Task directions:
Once the images are removed, set down everything else in the listing below exactly.

Dataset:
*** Begin section ***
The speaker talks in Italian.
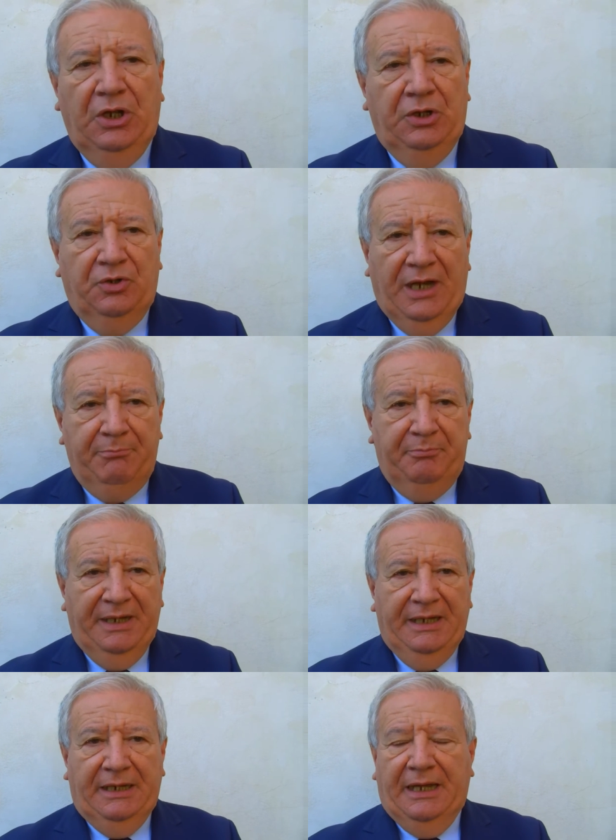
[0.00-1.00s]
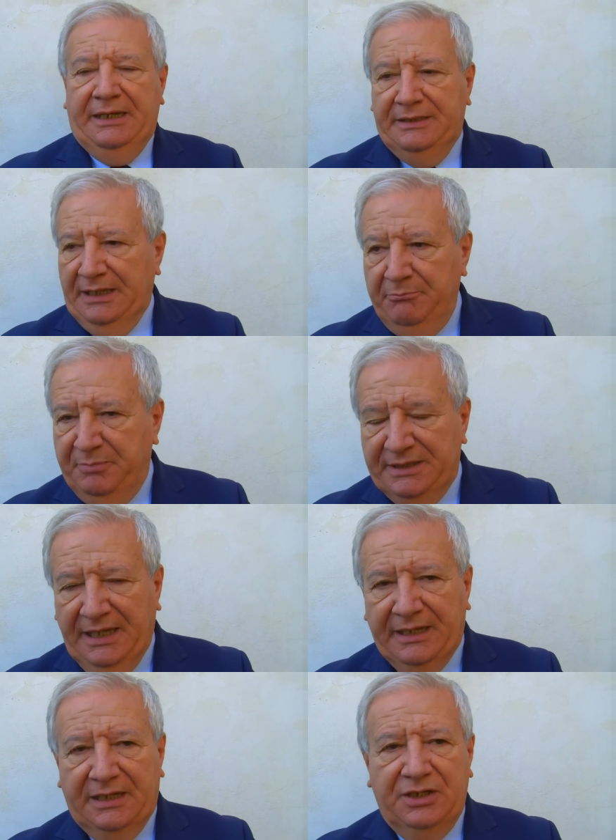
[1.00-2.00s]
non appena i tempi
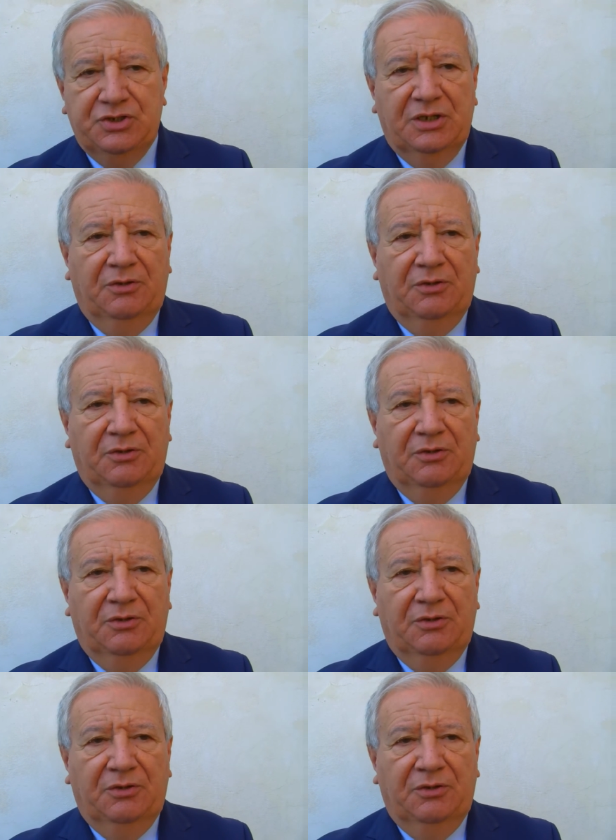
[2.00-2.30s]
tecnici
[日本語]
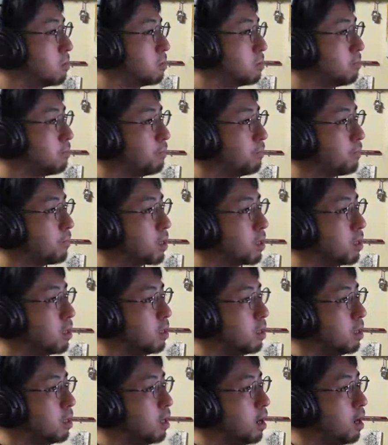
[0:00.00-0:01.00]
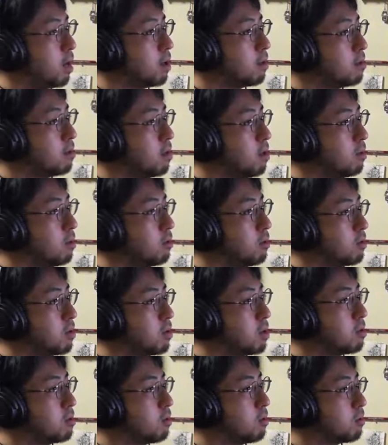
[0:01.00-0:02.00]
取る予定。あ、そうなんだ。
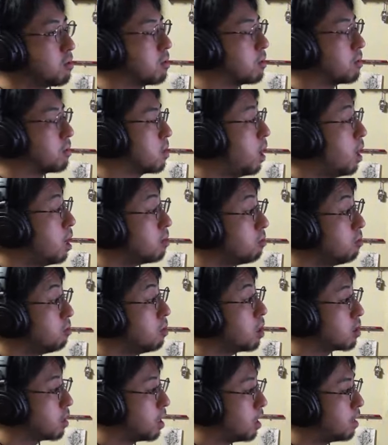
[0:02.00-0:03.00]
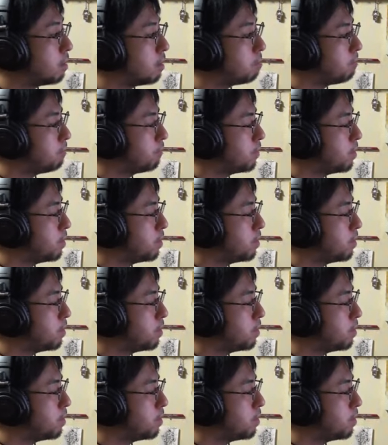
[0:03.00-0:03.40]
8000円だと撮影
*** End section ***
Solution to the problem:
The speaker talks in Italian.
[0.00-1.00s]
[1.00-2.00s]
non appena i tempi
[2.00-2.30s]
tecnici
[日本語]
[0:00.00-0:01.00]
[0:01.00-0:02.00]
取る予定。あ、そうなんだ。
[0:02.00-0:03.00]
[0:03.00-0:03.40]
8000円だと撮影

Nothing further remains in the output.